----- Data for analysis -----
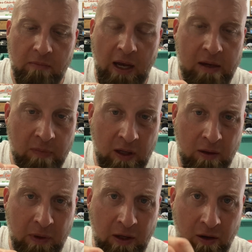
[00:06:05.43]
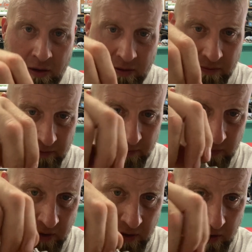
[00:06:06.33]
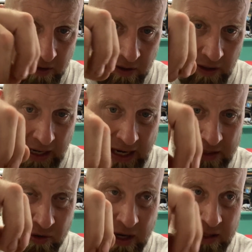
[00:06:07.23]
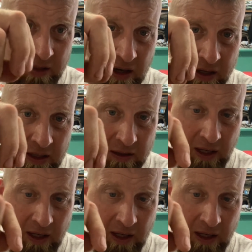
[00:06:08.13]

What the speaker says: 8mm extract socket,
-----
----- Data for analysis -----
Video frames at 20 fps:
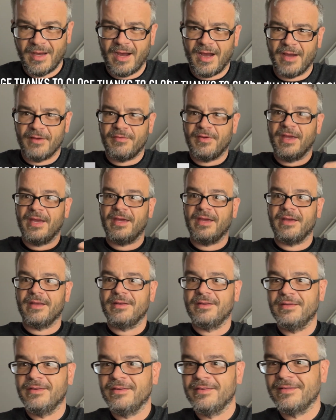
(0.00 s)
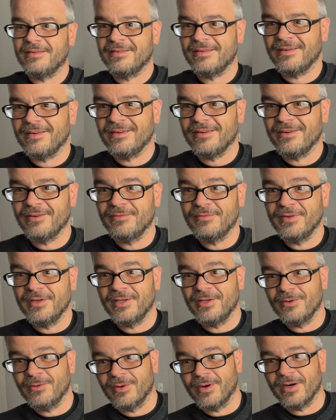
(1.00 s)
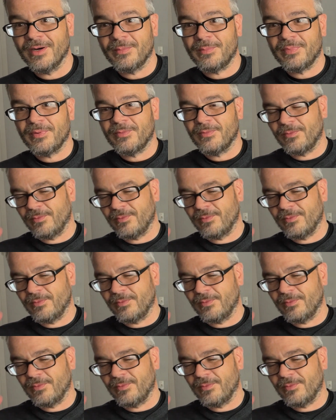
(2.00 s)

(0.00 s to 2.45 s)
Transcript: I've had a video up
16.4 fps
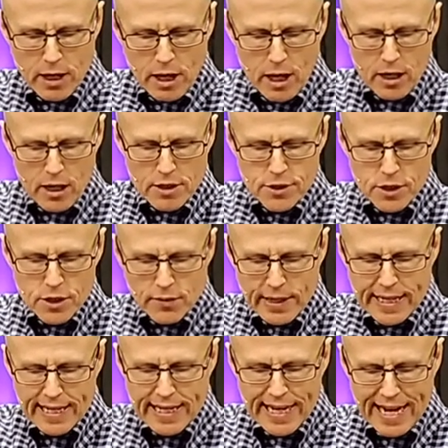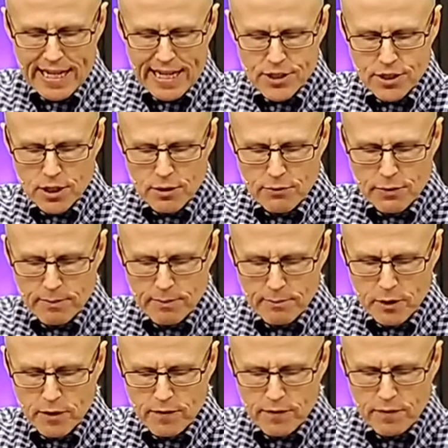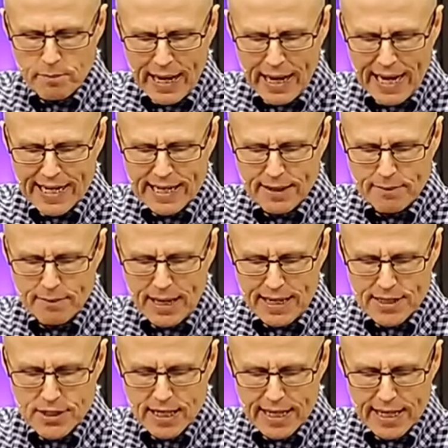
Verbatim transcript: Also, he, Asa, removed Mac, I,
-----
----- Data for analysis -----
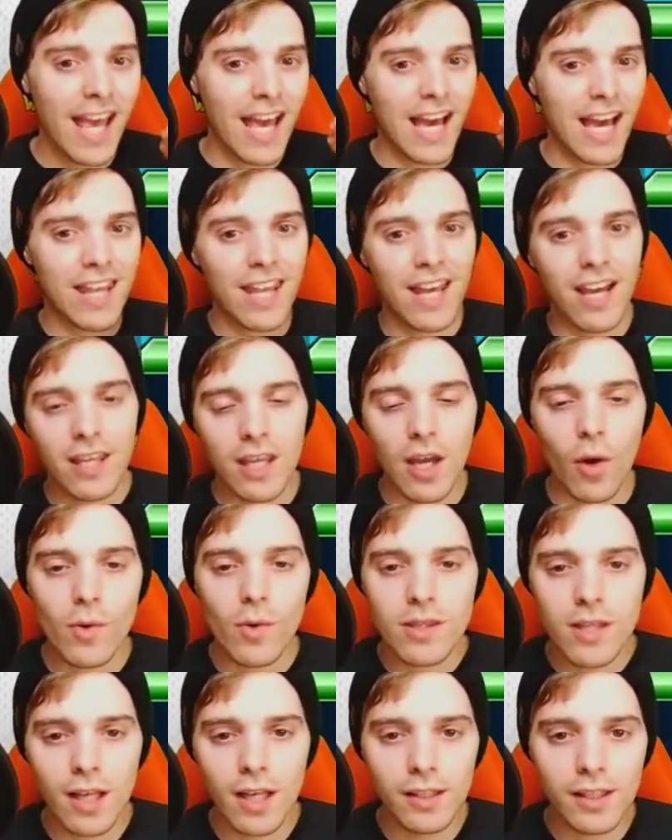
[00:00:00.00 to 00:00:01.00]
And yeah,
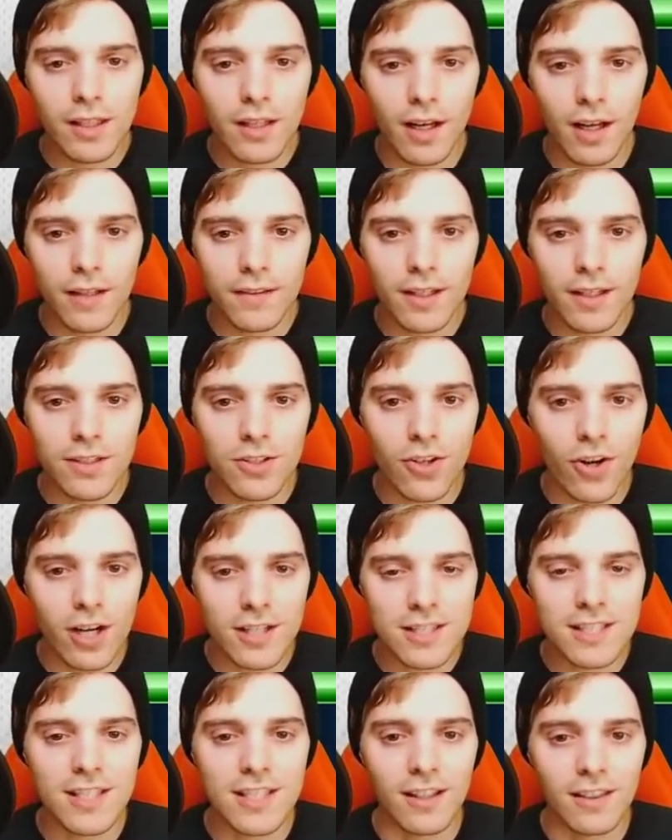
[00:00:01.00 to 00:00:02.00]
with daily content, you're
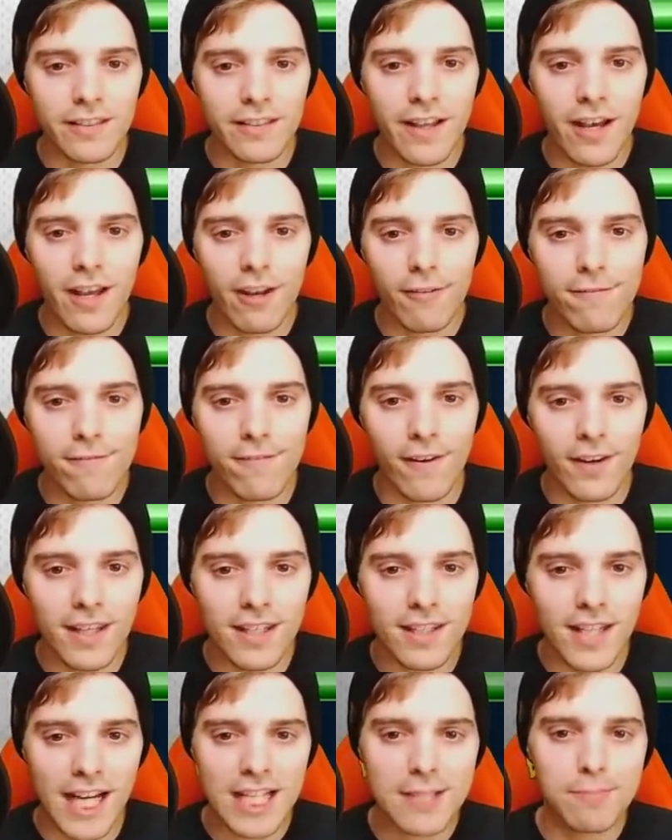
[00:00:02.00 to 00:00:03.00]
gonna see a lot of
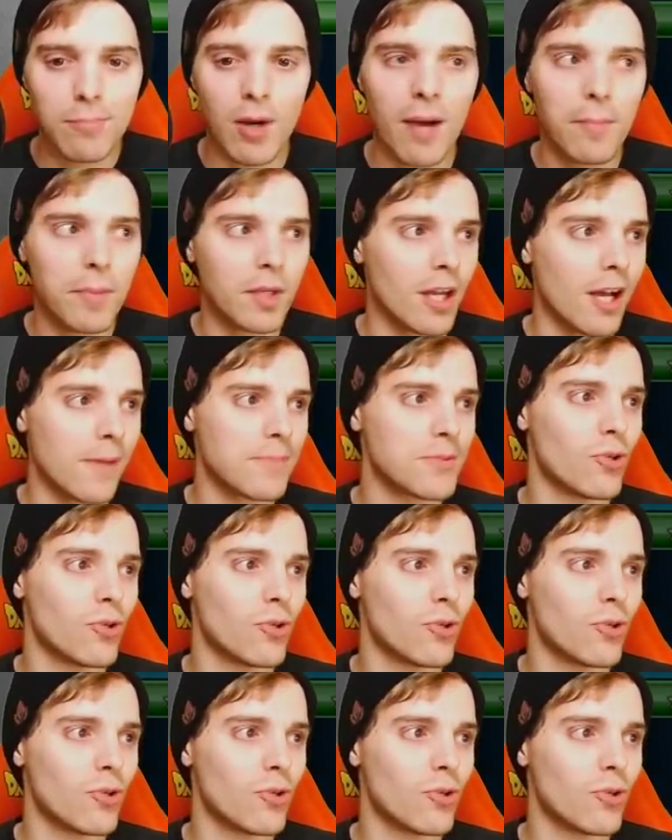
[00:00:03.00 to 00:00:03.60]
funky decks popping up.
-----
Task objective: The lines above starting at the one that holds "[00:06:05.43]" and ending at the one that holds "What the speaker" are to be written out exactly, ends included, and no pictures are to be copied.

Answer space:
[00:06:05.43]
[00:06:06.33]
[00:06:07.23]
[00:06:08.13]

What the speaker says: 8mm extract socket,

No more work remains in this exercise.